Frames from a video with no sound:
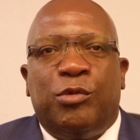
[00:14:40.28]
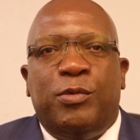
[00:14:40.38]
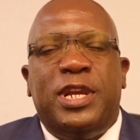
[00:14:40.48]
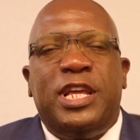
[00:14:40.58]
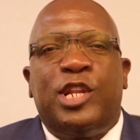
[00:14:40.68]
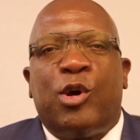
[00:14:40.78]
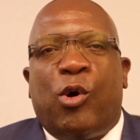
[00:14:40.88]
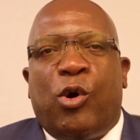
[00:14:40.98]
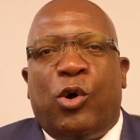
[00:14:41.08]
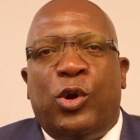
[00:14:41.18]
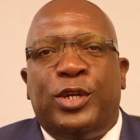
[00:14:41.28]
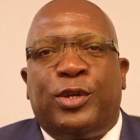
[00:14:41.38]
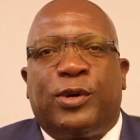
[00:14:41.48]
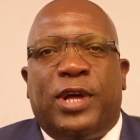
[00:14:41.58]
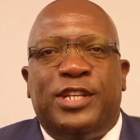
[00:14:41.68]
We need all
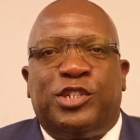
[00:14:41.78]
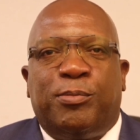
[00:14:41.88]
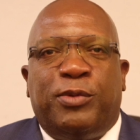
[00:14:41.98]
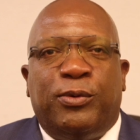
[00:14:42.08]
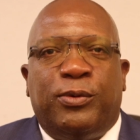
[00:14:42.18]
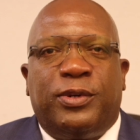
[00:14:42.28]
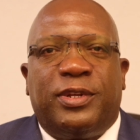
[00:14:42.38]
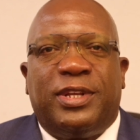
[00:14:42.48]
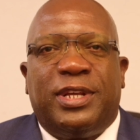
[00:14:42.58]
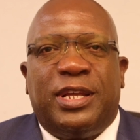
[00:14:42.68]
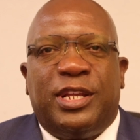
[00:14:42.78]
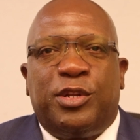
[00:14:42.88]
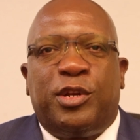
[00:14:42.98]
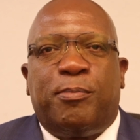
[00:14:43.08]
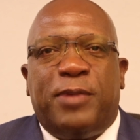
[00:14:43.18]
to contribute
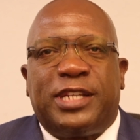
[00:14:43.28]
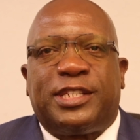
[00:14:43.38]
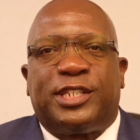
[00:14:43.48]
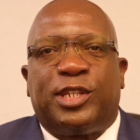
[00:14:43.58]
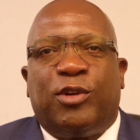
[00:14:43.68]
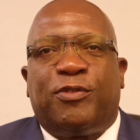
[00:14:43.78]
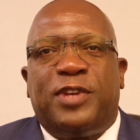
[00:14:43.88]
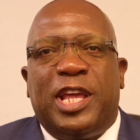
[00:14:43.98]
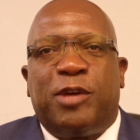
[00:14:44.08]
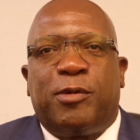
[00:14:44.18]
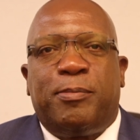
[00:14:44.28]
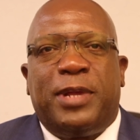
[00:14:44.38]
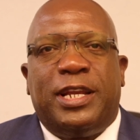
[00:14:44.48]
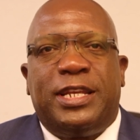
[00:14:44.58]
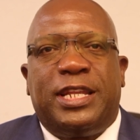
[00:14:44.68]
to the best of their
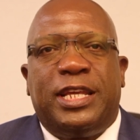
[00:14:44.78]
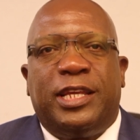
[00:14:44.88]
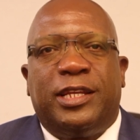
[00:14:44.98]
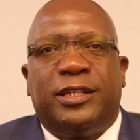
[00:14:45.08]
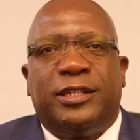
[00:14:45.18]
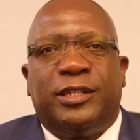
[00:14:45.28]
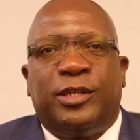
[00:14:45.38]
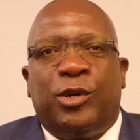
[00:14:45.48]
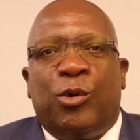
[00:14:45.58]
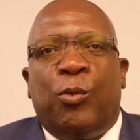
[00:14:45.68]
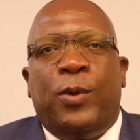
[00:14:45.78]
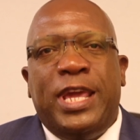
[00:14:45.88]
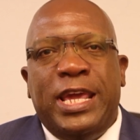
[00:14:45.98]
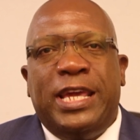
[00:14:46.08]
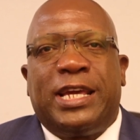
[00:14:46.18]
ability.
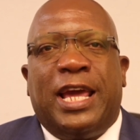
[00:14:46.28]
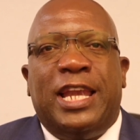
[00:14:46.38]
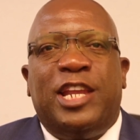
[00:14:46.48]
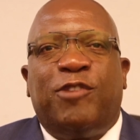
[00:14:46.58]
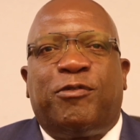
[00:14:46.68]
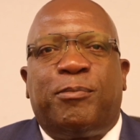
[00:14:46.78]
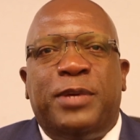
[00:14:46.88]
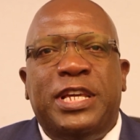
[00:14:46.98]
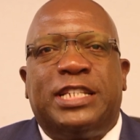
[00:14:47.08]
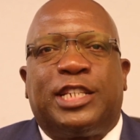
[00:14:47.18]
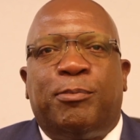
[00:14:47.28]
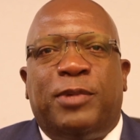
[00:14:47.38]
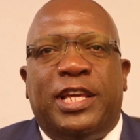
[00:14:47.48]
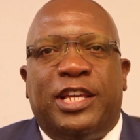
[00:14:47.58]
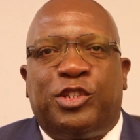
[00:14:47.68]
We can live
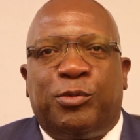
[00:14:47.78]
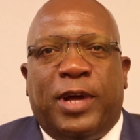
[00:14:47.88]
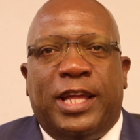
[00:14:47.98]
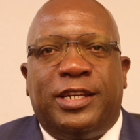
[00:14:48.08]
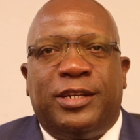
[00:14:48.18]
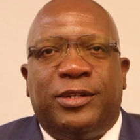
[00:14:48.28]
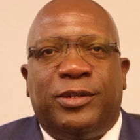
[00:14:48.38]
peaceably as one.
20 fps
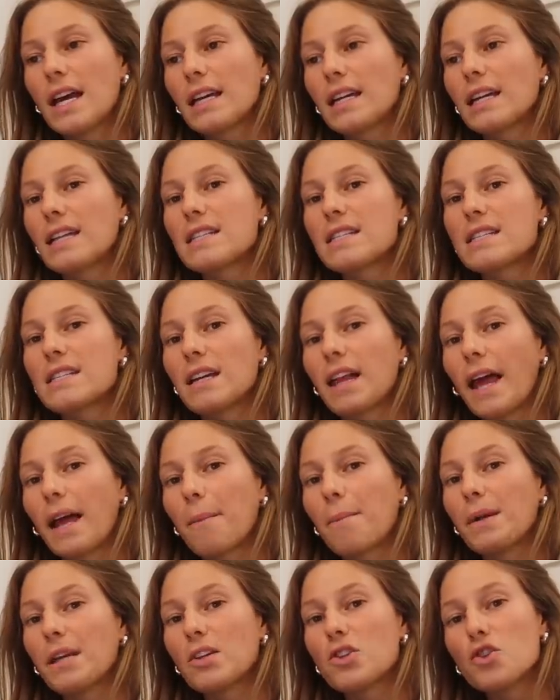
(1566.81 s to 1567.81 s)
gets to
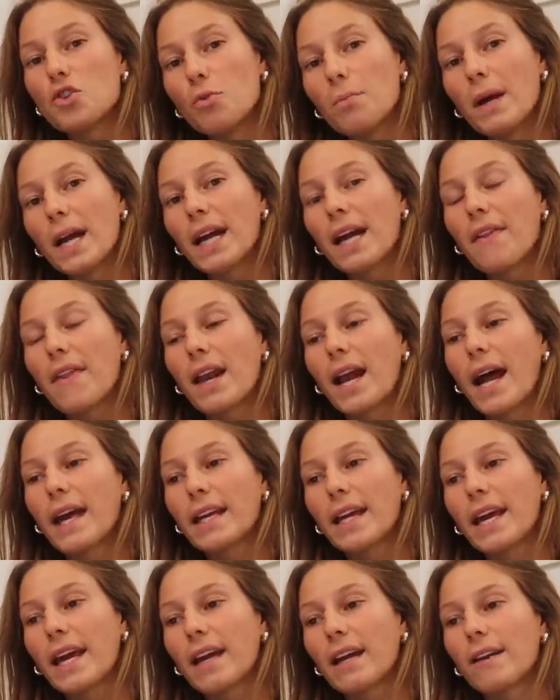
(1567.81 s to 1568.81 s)
like be too big and then I
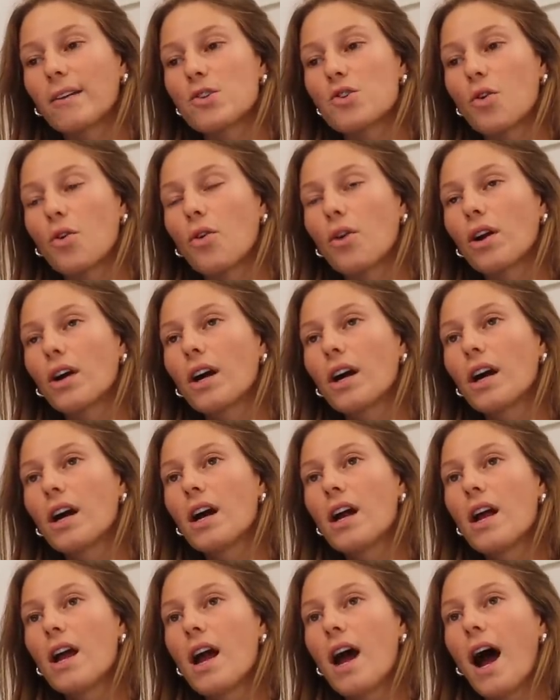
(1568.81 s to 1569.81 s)
can't control
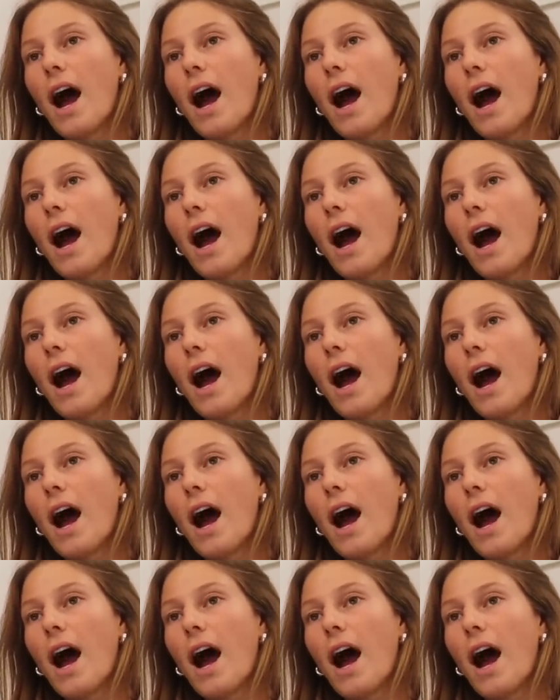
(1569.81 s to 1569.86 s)
her.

.....

▶ [WORK TO COMPLETE]: May I have only the lines from the start of the data through the line containing "[00:14:45.38]", both included, reproduced exactly and without the pictures?

▶ [RESULT]:
Frames from a video with no sound:
[00:14:40.28]
[00:14:40.38]
[00:14:40.48]
[00:14:40.58]
[00:14:40.68]
[00:14:40.78]
[00:14:40.88]
[00:14:40.98]
[00:14:41.08]
[00:14:41.18]
[00:14:41.28]
[00:14:41.38]
[00:14:41.48]
[00:14:41.58]
[00:14:41.68]
We need all
[00:14:41.78]
[00:14:41.88]
[00:14:41.98]
[00:14:42.08]
[00:14:42.18]
[00:14:42.28]
[00:14:42.38]
[00:14:42.48]
[00:14:42.58]
[00:14:42.68]
[00:14:42.78]
[00:14:42.88]
[00:14:42.98]
[00:14:43.08]
[00:14:43.18]
to contribute
[00:14:43.28]
[00:14:43.38]
[00:14:43.48]
[00:14:43.58]
[00:14:43.68]
[00:14:43.78]
[00:14:43.88]
[00:14:43.98]
[00:14:44.08]
[00:14:44.18]
[00:14:44.28]
[00:14:44.38]
[00:14:44.48]
[00:14:44.58]
[00:14:44.68]
to the best of their
[00:14:44.78]
[00:14:44.88]
[00:14:44.98]
[00:14:45.08]
[00:14:45.18]
[00:14:45.28]
[00:14:45.38]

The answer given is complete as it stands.